BEGIN RECORDED DATA

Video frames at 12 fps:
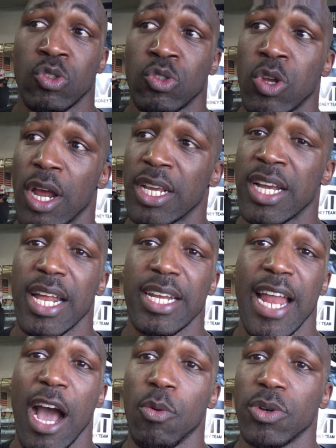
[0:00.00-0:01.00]
try to gut
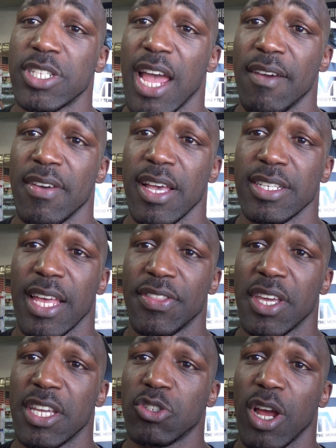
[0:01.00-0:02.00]
it out with Chavez. I
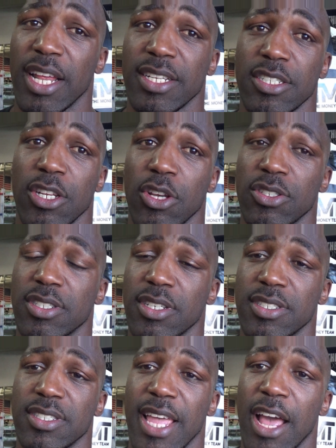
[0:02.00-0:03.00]
think he try to, you know,
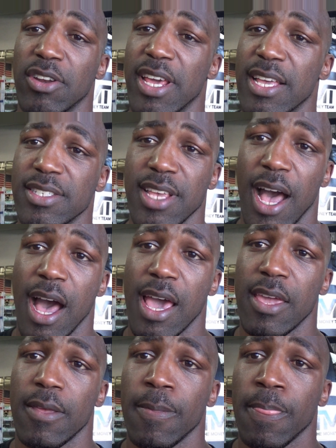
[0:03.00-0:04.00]
stay on the
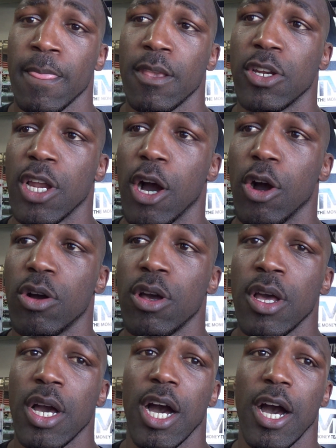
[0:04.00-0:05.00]
inside, you know.
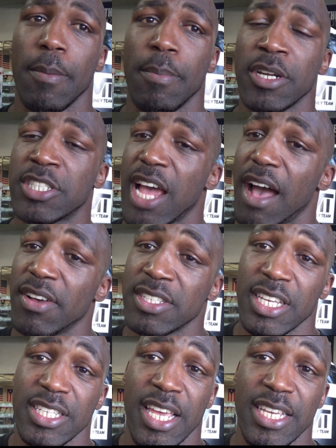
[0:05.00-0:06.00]
Uh, but Chavez
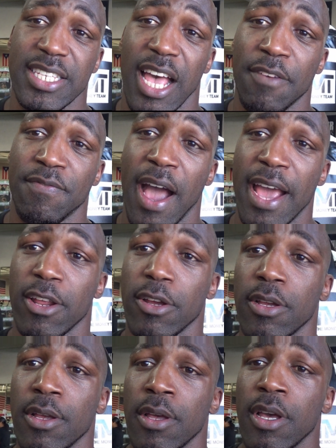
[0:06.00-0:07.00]
is an inside fighter.
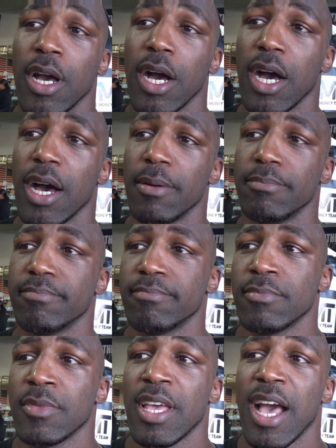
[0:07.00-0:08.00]
Um,
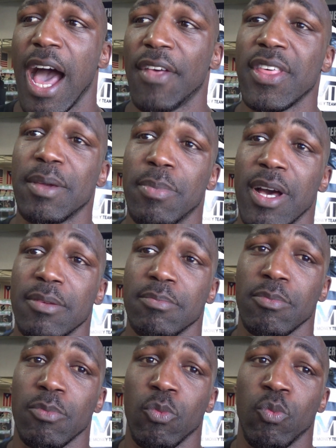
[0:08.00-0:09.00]
I think, but
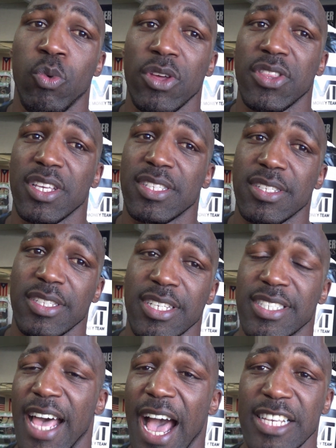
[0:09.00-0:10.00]
with the, the
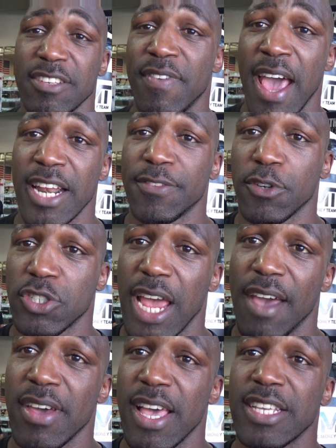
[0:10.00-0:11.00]
size advantage for
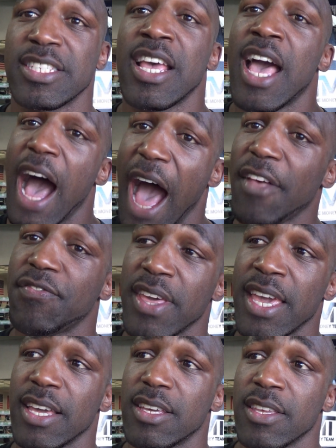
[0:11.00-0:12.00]
Chavez, I
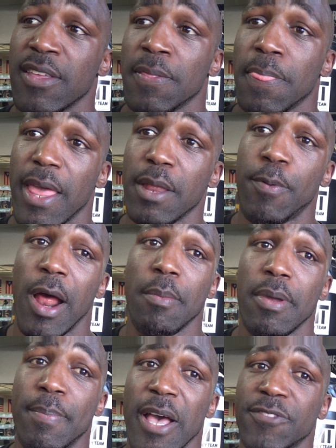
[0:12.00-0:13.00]
think it'd
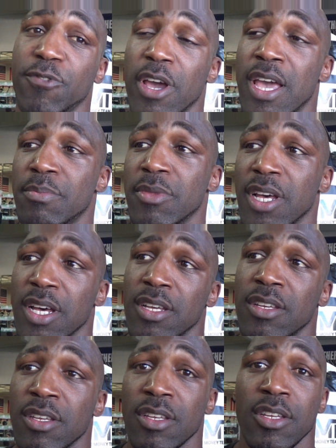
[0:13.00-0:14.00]
probably be best for him to
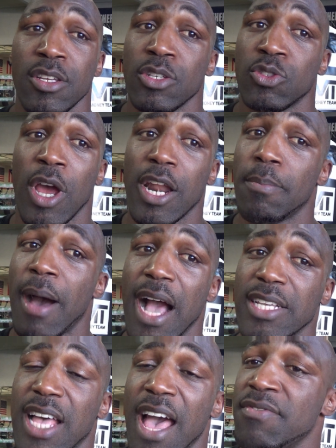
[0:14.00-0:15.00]
try to
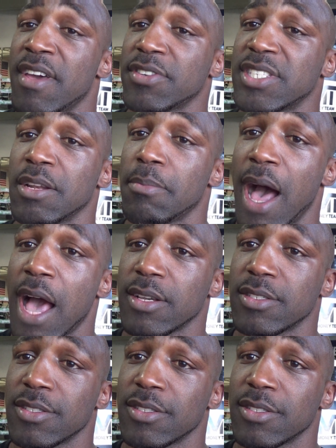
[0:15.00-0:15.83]
box. I have never seen him box.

END RECORDED DATA

ASSIGNMENT
The data above must be written out again without alteration, and the pictures in them must be excluded.

SOLUTION FOR THIS TASK
Video frames at 12 fps:
[0:00.00-0:01.00]
try to gut
[0:01.00-0:02.00]
it out with Chavez. I
[0:02.00-0:03.00]
think he try to, you know,
[0:03.00-0:04.00]
stay on the
[0:04.00-0:05.00]
inside, you know.
[0:05.00-0:06.00]
Uh, but Chavez
[0:06.00-0:07.00]
is an inside fighter.
[0:07.00-0:08.00]
Um,
[0:08.00-0:09.00]
I think, but
[0:09.00-0:10.00]
with the, the
[0:10.00-0:11.00]
size advantage for
[0:11.00-0:12.00]
Chavez, I
[0:12.00-0:13.00]
think it'd
[0:13.00-0:14.00]
probably be best for him to
[0:14.00-0:15.00]
try to
[0:15.00-0:15.83]
box. I have never seen him box.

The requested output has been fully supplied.